Crime in Winnipeg up 11%* in 2015


The numbers in this post are  based on the 10 crime types tracked by the City of Winnipeg Crimestat program between January 1 2015 and December 31 2015.  

* The original version of the post represented crime numbers  up until December 28th 2015.  

 

City Wide Highlights

The Good

Murders are down by 19%,  with 22 compared to 27 in 2014.

Attempted theft of motor vehicle is down 10%.

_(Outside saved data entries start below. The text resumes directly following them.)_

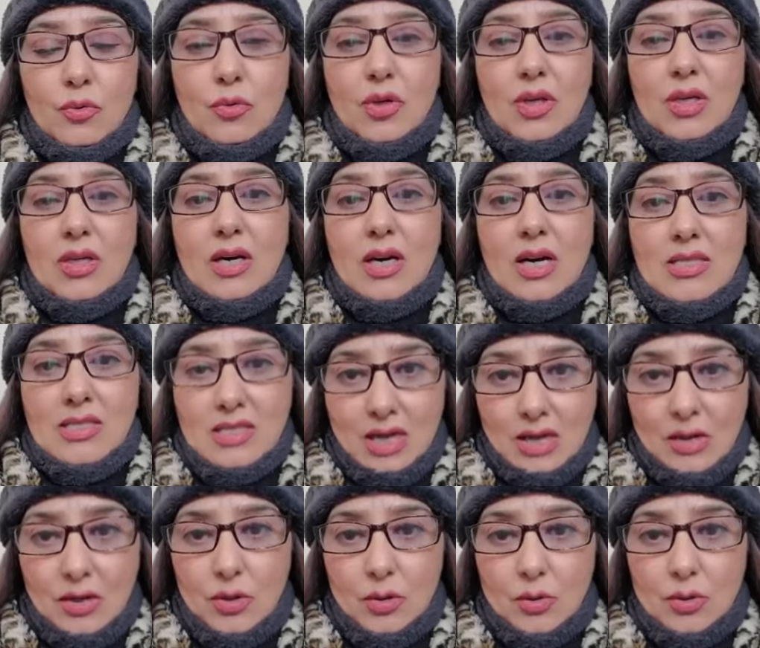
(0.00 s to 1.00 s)
एक
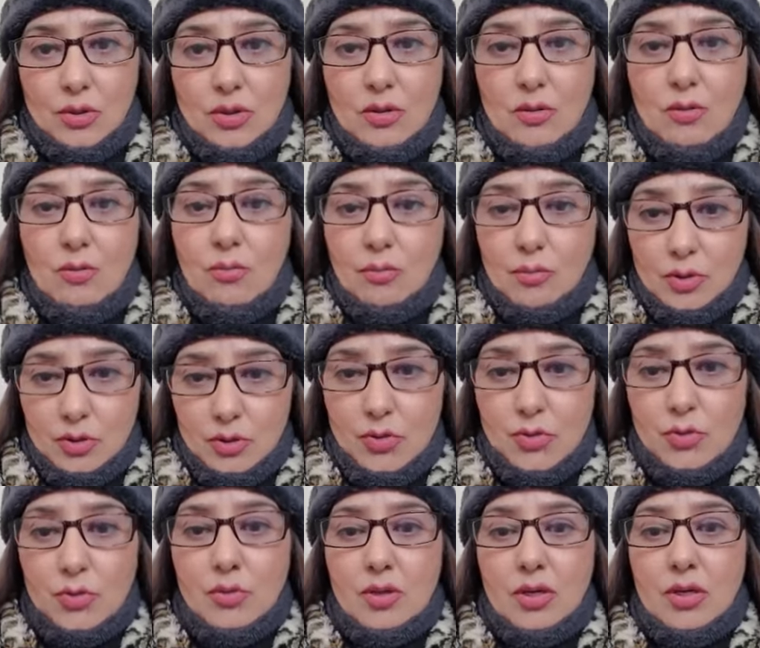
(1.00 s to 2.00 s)
आसानी होगी बहुत
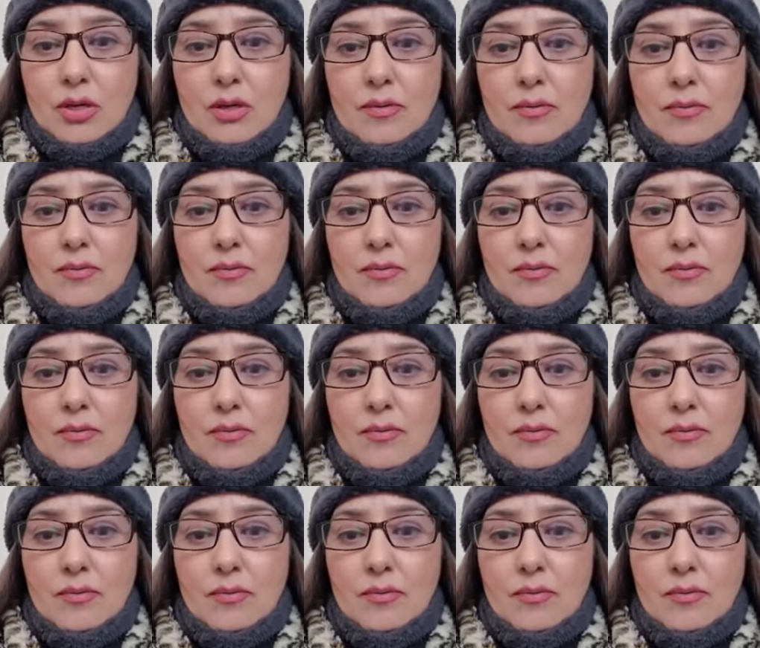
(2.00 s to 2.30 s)
शुक्रिया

Sexual assaults are down 4%.

The Bad

Theft of motor vehicle is up 3%.

Non-commercial robberies (muggings) are up 3%.

Shootings are up 9%

Break and enter other (stand alone  buildings) are up 10%

The Ugly

Residential break ins are up 19%.

Commercial break ins are up 22%.

Commercial robberies are up 36%.

 

District 1

District 1 saw an overall increase of 15%*.  The  increase can be largely attributed to break ins other (57%), residential break ins (29%),  attempt theft of motor vehicle (17%) and theft of motor vehicle (12%).   Most other categories were static. On a positive note murders dropped by 50% to 7 from 14 in 2014.

District 2

District 2 saw an overall increase of 20%*, led by commercial break ins (51%), commercial robberies (21%), break and enter other (18%), residential break ins (15%), and theft of motor vehicle (17%).

District 3

District 3 was the only district that saw a drop in crime, down 5%*.  Attempt theft of motor vehicle was down (22%), theft of motor vehicle down (19%), break and enter other down (16%), commercial break ins down (14%).  Commercial robberies were up (44%), as were sexual assaults (29%), and residential break ins (14%).

District 4

The increase in District 4 was 16%*.  The biggest factors contributing to the increase were commercial robberies (83%), commercial break ins (50%), residential break ins (20%) and non commercial robberies (10%).

Downtown

The area defined as the ‘Downtown’ saw an increase of 6%.  The offences that pushed the numbers up in the downtown area were primarily break and enter other (143%), and residential break ins (32%).

Observations

  1. Residential break ins were up in all four Districts ranging from 14 to 29%, with a city-wide average increase  of 19%.
  2. The number of stolen vehicles went up in all districts except District 3 which saw a reduction of 19%.
  3. Break and enter other increased in all districts except District 3 which saw a reduction of 16%.
  4. Commercial break ins  went up 22% city-wide but were reduced by 14% in District 3.

Questions

  1.  What, in policing terms, was done differently in District 3 compared to the other three Districts in 2015?
  2.  Were a significant number of personnel assigned to the other three Districts shifted to  District 3?
  3. What steps will the Winnipeg Police Service be taking to address the significant increase in the number of break ins and robberies?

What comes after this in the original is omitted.